La comparaison avec les pays plus rapides en matière d'acquisition de technologies de défense est édifiante. La Commission européenne a lancé AGILE, un programme pilote doté de 115 millions d'euros, qui promet des engagements de financement en moins de quatre mois. En comparaison, la durée moyenne d'un appel d'offres allemand pour des acquisitions complexes – souvent plusieurs années – semble appartenir à une autre époque. Ce n'est pas un hasard si Helsing, Stark et Quantum Systems envisagent sérieusement de délocaliser une partie de leurs activités du Royaume-Uni vers le continent, où les perspectives d'attribution de contrats plus rapides sont meilleures. L'obtention de contrats devient un facteur déterminant dans les décisions de localisation de l'industrie de la défense.

Là où la vague déferle – et comment la retenir

Il serait malhonnête de présenter la dynamique de l'écosystème européen des technologies de défense comme une simple réussite. La vague est bien réelle, elle est importante et elle possède un véritable pouvoir économique. Mais les vagues qui frappent des rivages structurellement mal préparés s'estompent tout simplement – ​​c'est précisément l'avertissement qu'il faut transmettre à la fin de cette analyse.

Les étapes nécessaires se répartissent en trois niveaux. Au niveau institutionnel, il est indispensable de mettre en place des structures contraignantes qui ne laissent plus le transfert des projets d'innovation en exploitation au hasard ou à l'initiative individuelle, mais l'encadrent comme un processus défini, assorti de responsabilités, d'échéances et de budgets clairement définis. Au niveau juridique, le droit des marchés publics doit être réformé afin de favoriser structurellement les solutions logicielles évolutives telles qu'AI-PROcure, ou du moins de les protéger contre toute discrimination, grâce à des procédures en plusieurs étapes qui offrent une véritable chance aux jeunes entreprises. Enfin, au niveau culturel, un changement de paradigme est nécessaire : il faut passer d'une pensée cloisonnée à une coopération interdépartementale entre les sphères politiques, les forces armées, les agences d'acquisition et l'industrie.

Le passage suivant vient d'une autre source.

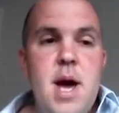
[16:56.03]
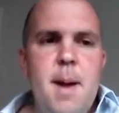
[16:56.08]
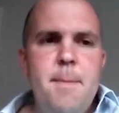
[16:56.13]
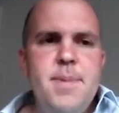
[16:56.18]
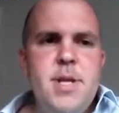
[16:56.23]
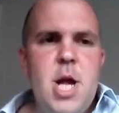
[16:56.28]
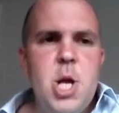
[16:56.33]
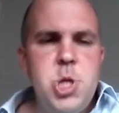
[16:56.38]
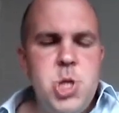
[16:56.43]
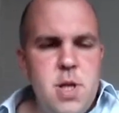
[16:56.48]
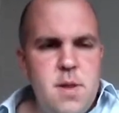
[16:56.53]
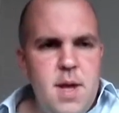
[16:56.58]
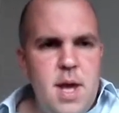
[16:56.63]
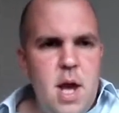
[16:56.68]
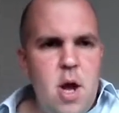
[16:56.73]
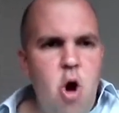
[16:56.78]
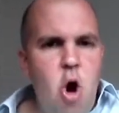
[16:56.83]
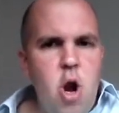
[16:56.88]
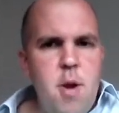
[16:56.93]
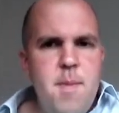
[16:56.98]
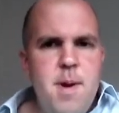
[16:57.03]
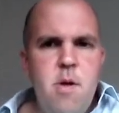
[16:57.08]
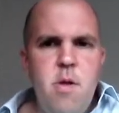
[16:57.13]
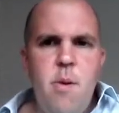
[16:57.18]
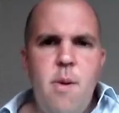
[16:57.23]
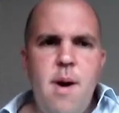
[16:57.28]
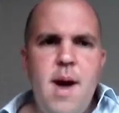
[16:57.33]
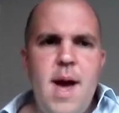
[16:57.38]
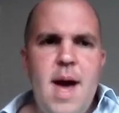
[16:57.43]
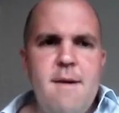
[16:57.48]
and potentially the economy,
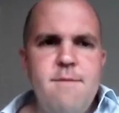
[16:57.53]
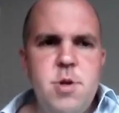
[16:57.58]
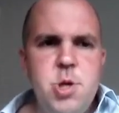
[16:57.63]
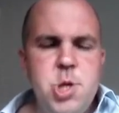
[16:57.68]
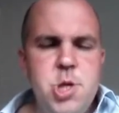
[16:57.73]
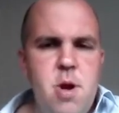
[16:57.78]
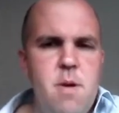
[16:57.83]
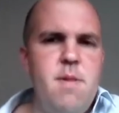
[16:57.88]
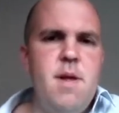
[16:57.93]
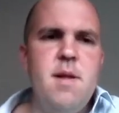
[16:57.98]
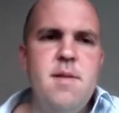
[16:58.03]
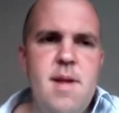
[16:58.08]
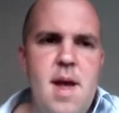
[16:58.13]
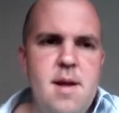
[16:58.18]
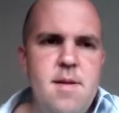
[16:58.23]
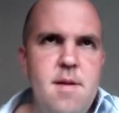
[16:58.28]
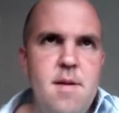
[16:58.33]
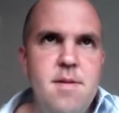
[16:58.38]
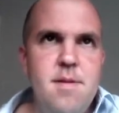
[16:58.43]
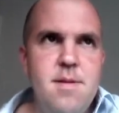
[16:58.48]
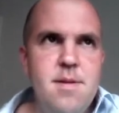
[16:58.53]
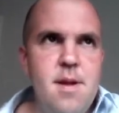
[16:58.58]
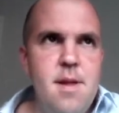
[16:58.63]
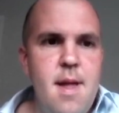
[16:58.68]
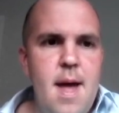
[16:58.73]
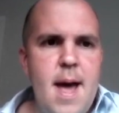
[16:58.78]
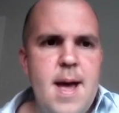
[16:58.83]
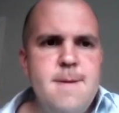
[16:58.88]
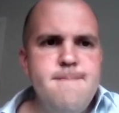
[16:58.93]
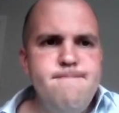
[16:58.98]
although I haven't shown that data
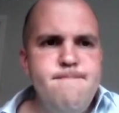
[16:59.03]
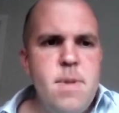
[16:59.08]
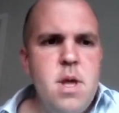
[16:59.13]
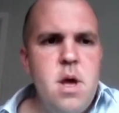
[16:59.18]
today.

GovRadar figure parmi les soixante entreprises européennes de technologies de défense qui marquent actuellement l'histoire. Elle n'y est pas présente en tant que fabricant de drones, ni en tant que machine de guerre dotée d'une intelligence artificielle, mais comme représentante de la partie la moins glamour, et pourtant peut-être la plus cruciale, de toute la chaîne technologique de défense : le déploiement fluide, rapide et assisté par l'IA de capacités de défense auprès des troupes. Si des projets innovants comme AI-PROcure ne sont pas mis en service après des essais concluants, ce n'est pas seulement une entreprise qui perd une opportunité. L'Allemagne perd la chance de se doter rapidement et efficacement d'un meilleur équipement grâce à l'argent du contribuable. Et l'Europe perd la preuve que la révolution technologique en matière de défense peut se transformer en une capacité stratégique durable – et non pas en un simple cycle d'investissement qui, comme tant d'autres avant lui, finit par atteindre son apogée avant de retomber.

La véritable question n'est donc pas de savoir si l'Europe est capable de développer des technologies de défense. Elle l'est, et la liste des entreprises qui la composent, parmi lesquelles Helsing, Quantum Systems, ARX Robotics, Swarm Biotactics, Stark, GovRadar et des dizaines d'autres, le démontre de façon impressionnante. La véritable question est de savoir si l'Europe développe les mécanismes institutionnels nécessaires pour déployer concrètement ses innovations. C'est précisément là, dans le processus d'acquisition, que réside la différence entre une capacité de défense réelle et un engagement en matière de défense.